I have strongly protested this measure in several ways. I have sent a personal letter to Governor Corzine and have spoken directly with COH Fred Jacobs urging them to hold a public, scientific debate on the matter. Furthermore, I have been educating parents about what this regulation might mean for their children and have encouraged them to contact the Governor's office and their representatives to express their views.
2. Why are you worried about the level of mercury in ninety percent of the vaccine available?

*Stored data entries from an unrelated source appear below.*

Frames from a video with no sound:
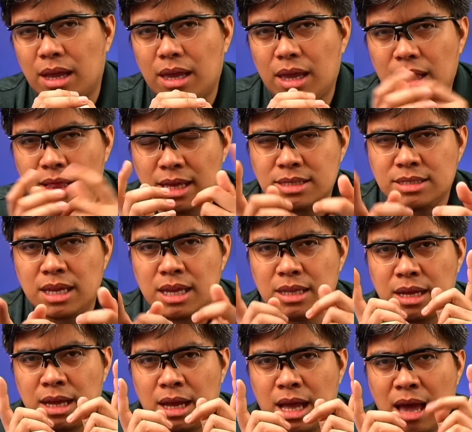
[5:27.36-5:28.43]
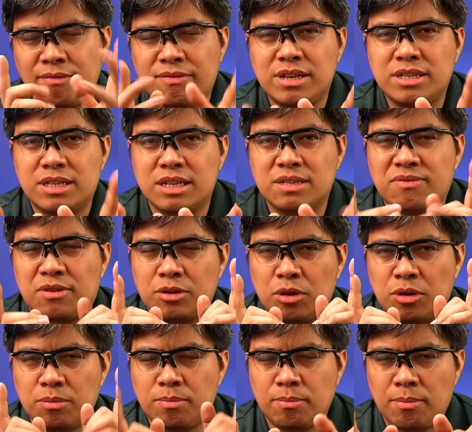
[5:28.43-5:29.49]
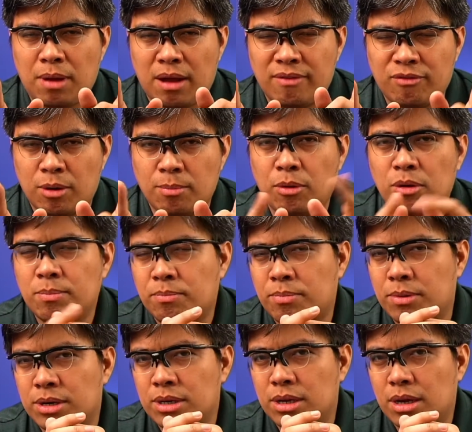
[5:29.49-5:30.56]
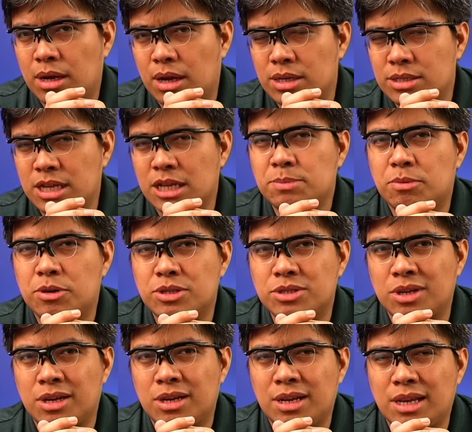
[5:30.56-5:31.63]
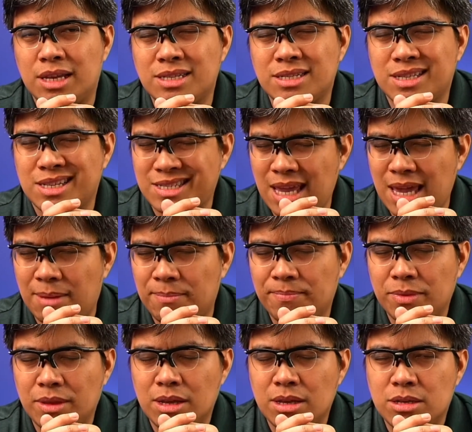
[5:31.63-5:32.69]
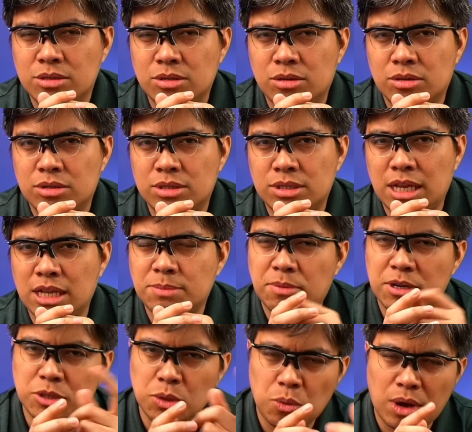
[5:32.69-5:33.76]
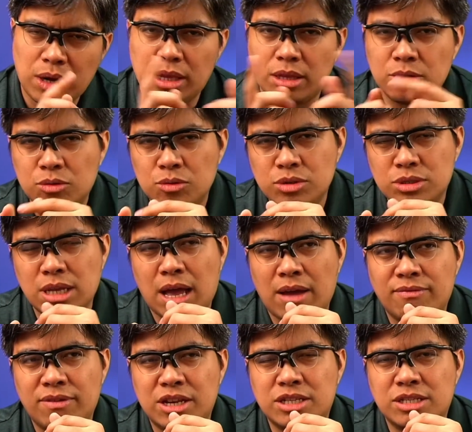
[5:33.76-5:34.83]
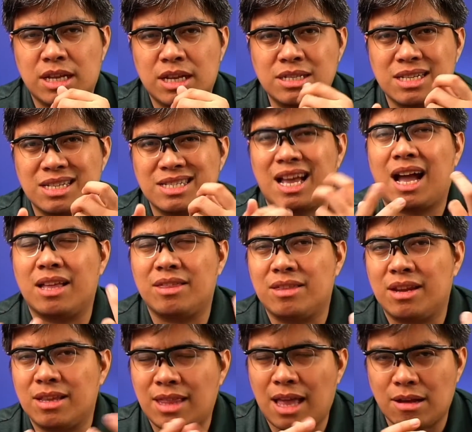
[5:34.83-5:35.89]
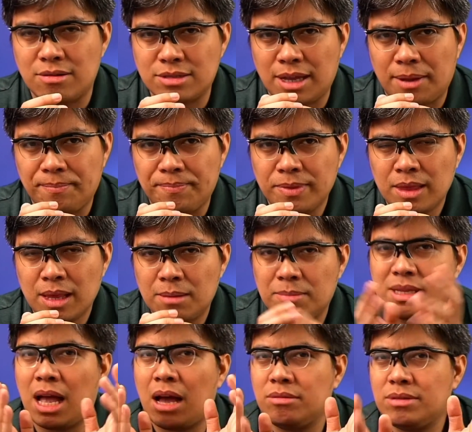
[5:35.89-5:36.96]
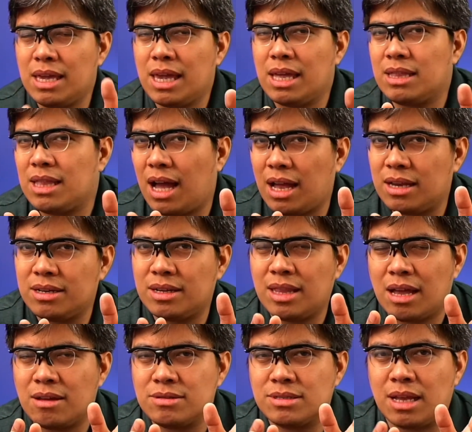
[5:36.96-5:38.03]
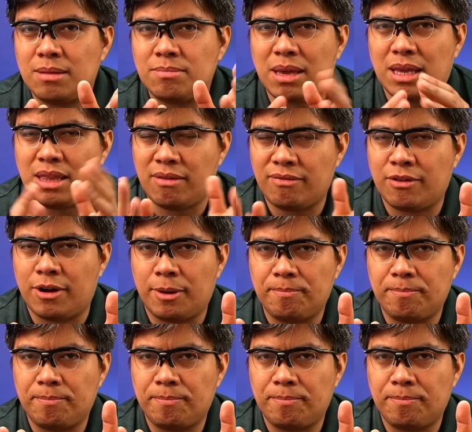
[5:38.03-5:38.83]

let's say the average sales for both salesperson is the same. So salesperson one and two's average sales is 100,000. But how they get the 100,000 may differ.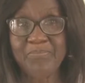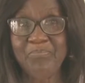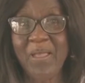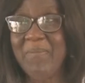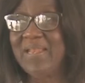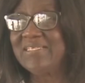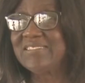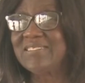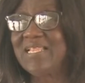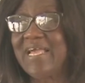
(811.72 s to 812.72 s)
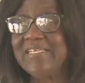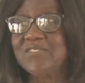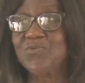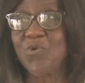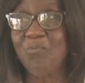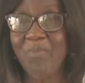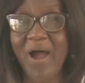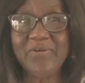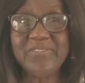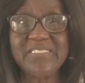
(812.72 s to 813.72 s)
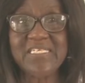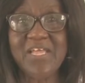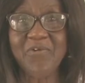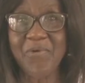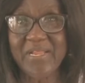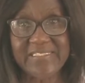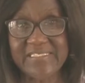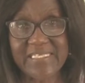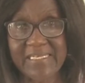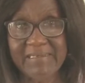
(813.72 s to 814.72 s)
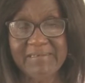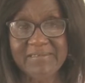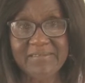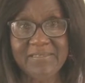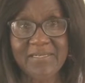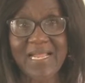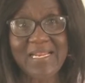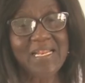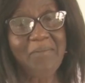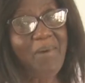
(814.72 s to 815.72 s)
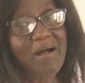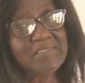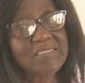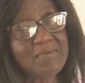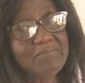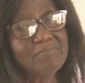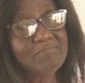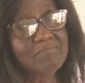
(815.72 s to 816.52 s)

Permanent slides will mount in a resin, Canada balsam.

I was educated at MIT and at medical school to be a scientist. Science begins with honest, unbiased observation and continues with a careful examination of all observable facts. In my opinion, the thimerosal issue has become clouded by miscommunication and misunderstanding; it has become politicized. I cannot dismiss the numerous scientific studies questioning the safety of a product simply because I don't want to know, or because someone else told me it was OK. There is mounting evidence suggesting that thimerosal has the potential to cause great harm in children.
We are trained in medicine to "first do no harm." The precautionary principle embodies this philosophy, and as such, we should be avoiding the use of toxic agents unless we can prove safety. Even if you don't believe we have proven thimerosal is dangerous to humans, can anyone reassure us it is completely safe? Thimerosal, if introduced today to the FDA, would never be approved.
3. Why in your opinion does the state express no concern over exposing children to toxic mercury?
I would hope they don't see it this way, and am inclined to believe those who have the power to make such decisions are to date ill-informed. I think the New Jersey state process for vaccine evaluation is horribly flawed. This recent flu vaccine mandating fiasco is shining a bright light on how far we have to go to institute an open, fair, scientific evaluation process in NJ. It's embarrassing, and more importantly, may put millions of children at risk.
4. Do you think more states will follow New Jersey's example and mandate the flu shot for children?
I think we have a window here to educate the public and head off any efforts to nationalize this mandate. We need to re-establish trust in the vaccine process in the U.S. We have a long way to go.
5. Has the reaction of so many parents and others opposing this mandate had some effect?
Yes, and we must keep the pressure on and continue to speak our voices. One of America's greatest strengths is the power of its people. We must never forget Lincoln's great words, that we are a "government of the people, by the people, and for the people."
Dr. Rosen's last comment had a strange ring to it. There is hardly anything in this state mandate from five individuals on the Public Health Council of New Jersey that comes even close to Lincoln's view that we are a government "by the people."